(Stored data)

• • • • • • •

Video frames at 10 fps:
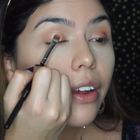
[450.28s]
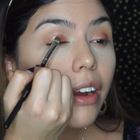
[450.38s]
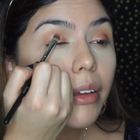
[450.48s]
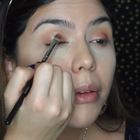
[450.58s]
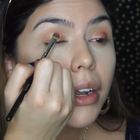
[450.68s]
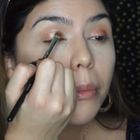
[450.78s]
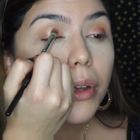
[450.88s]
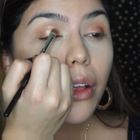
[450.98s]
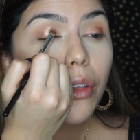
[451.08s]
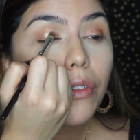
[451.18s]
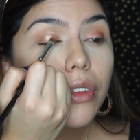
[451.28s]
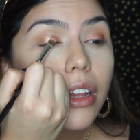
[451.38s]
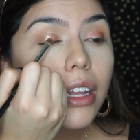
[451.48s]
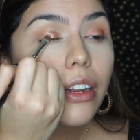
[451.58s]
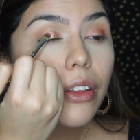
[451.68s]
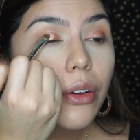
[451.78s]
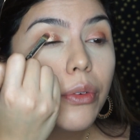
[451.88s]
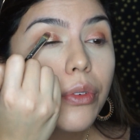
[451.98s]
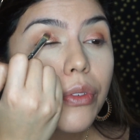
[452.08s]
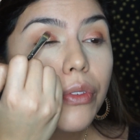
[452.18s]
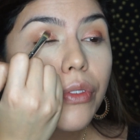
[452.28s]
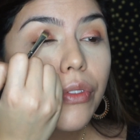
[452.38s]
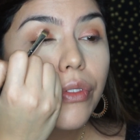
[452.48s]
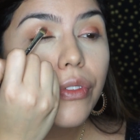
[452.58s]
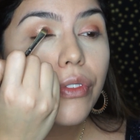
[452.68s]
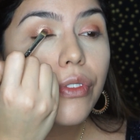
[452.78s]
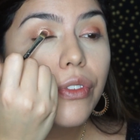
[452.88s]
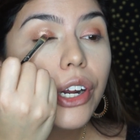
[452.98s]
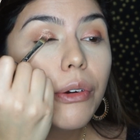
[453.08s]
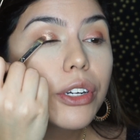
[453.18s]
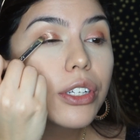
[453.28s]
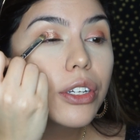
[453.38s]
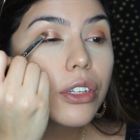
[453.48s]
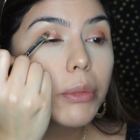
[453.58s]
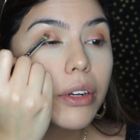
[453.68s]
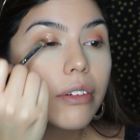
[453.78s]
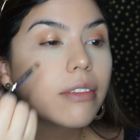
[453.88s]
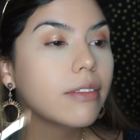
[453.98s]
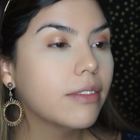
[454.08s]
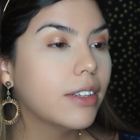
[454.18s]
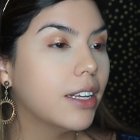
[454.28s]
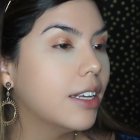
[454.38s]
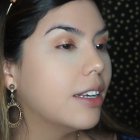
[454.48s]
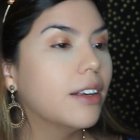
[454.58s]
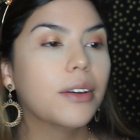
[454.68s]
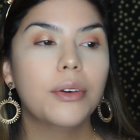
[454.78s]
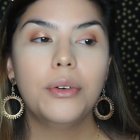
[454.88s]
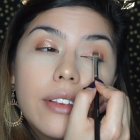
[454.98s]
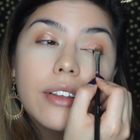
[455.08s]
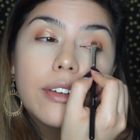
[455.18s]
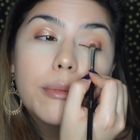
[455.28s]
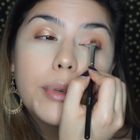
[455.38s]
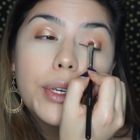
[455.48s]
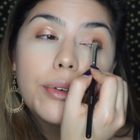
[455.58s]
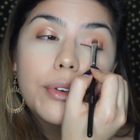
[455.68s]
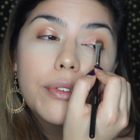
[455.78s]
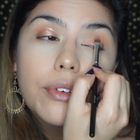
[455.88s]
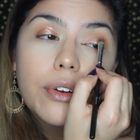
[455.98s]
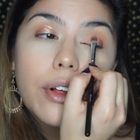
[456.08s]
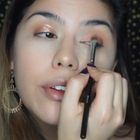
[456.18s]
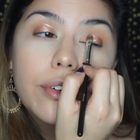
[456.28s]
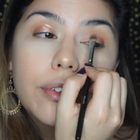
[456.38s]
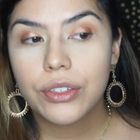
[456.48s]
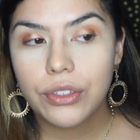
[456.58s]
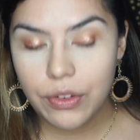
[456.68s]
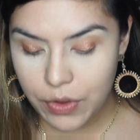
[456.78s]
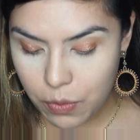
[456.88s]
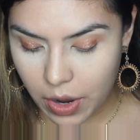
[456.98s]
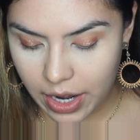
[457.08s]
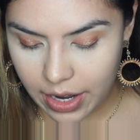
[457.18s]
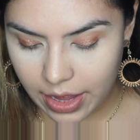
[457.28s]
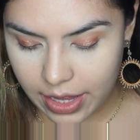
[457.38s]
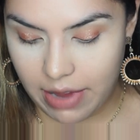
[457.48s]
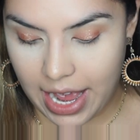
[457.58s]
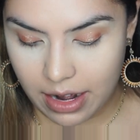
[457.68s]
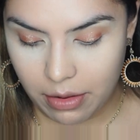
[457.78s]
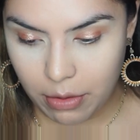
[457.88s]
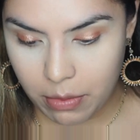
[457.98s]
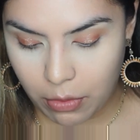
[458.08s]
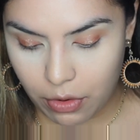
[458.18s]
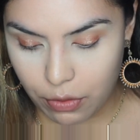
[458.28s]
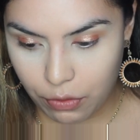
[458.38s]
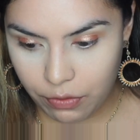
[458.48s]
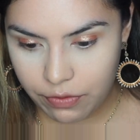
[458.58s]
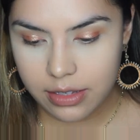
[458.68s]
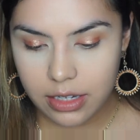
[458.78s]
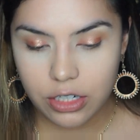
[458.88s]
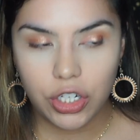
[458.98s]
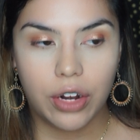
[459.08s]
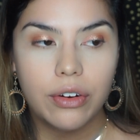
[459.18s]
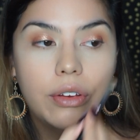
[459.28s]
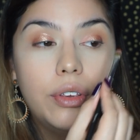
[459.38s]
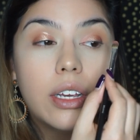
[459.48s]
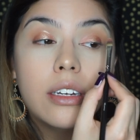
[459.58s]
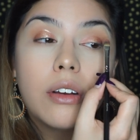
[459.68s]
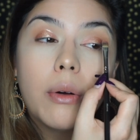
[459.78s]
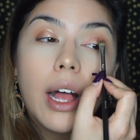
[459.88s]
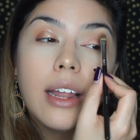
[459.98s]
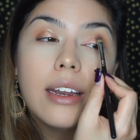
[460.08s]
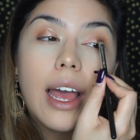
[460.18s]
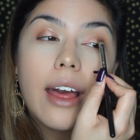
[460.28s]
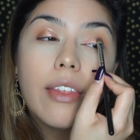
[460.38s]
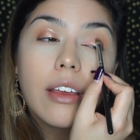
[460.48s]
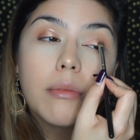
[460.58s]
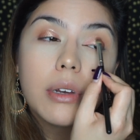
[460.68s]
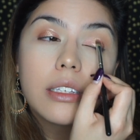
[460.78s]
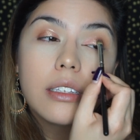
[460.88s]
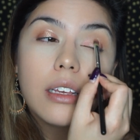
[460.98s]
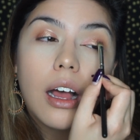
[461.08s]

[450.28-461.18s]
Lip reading: I really want to put it all over the lid though. No, we're just going to the middle. These are beautiful colors. So if you want to like add a little bit more oomph in general, you can go ahead and add like a mix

• • • • • • •

*Problem statement*.
Copy out the data above exactly, except the pictures.

*Output below*.
Video frames at 10 fps:
[450.28s]
[450.38s]
[450.48s]
[450.58s]
[450.68s]
[450.78s]
[450.88s]
[450.98s]
[451.08s]
[451.18s]
[451.28s]
[451.38s]
[451.48s]
[451.58s]
[451.68s]
[451.78s]
[451.88s]
[451.98s]
[452.08s]
[452.18s]
[452.28s]
[452.38s]
[452.48s]
[452.58s]
[452.68s]
[452.78s]
[452.88s]
[452.98s]
[453.08s]
[453.18s]
[453.28s]
[453.38s]
[453.48s]
[453.58s]
[453.68s]
[453.78s]
[453.88s]
[453.98s]
[454.08s]
[454.18s]
[454.28s]
[454.38s]
[454.48s]
[454.58s]
[454.68s]
[454.78s]
[454.88s]
[454.98s]
[455.08s]
[455.18s]
[455.28s]
[455.38s]
[455.48s]
[455.58s]
[455.68s]
[455.78s]
[455.88s]
[455.98s]
[456.08s]
[456.18s]
[456.28s]
[456.38s]
[456.48s]
[456.58s]
[456.68s]
[456.78s]
[456.88s]
[456.98s]
[457.08s]
[457.18s]
[457.28s]
[457.38s]
[457.48s]
[457.58s]
[457.68s]
[457.78s]
[457.88s]
[457.98s]
[458.08s]
[458.18s]
[458.28s]
[458.38s]
[458.48s]
[458.58s]
[458.68s]
[458.78s]
[458.88s]
[458.98s]
[459.08s]
[459.18s]
[459.28s]
[459.38s]
[459.48s]
[459.58s]
[459.68s]
[459.78s]
[459.88s]
[459.98s]
[460.08s]
[460.18s]
[460.28s]
[460.38s]
[460.48s]
[460.58s]
[460.68s]
[460.78s]
[460.88s]
[460.98s]
[461.08s]

[450.28-461.18s]
Lip reading: I really want to put it all over the lid though. No, we're just going to the middle. These are beautiful colors. So if you want to like add a little bit more oomph in general, you can go ahead and add like a mix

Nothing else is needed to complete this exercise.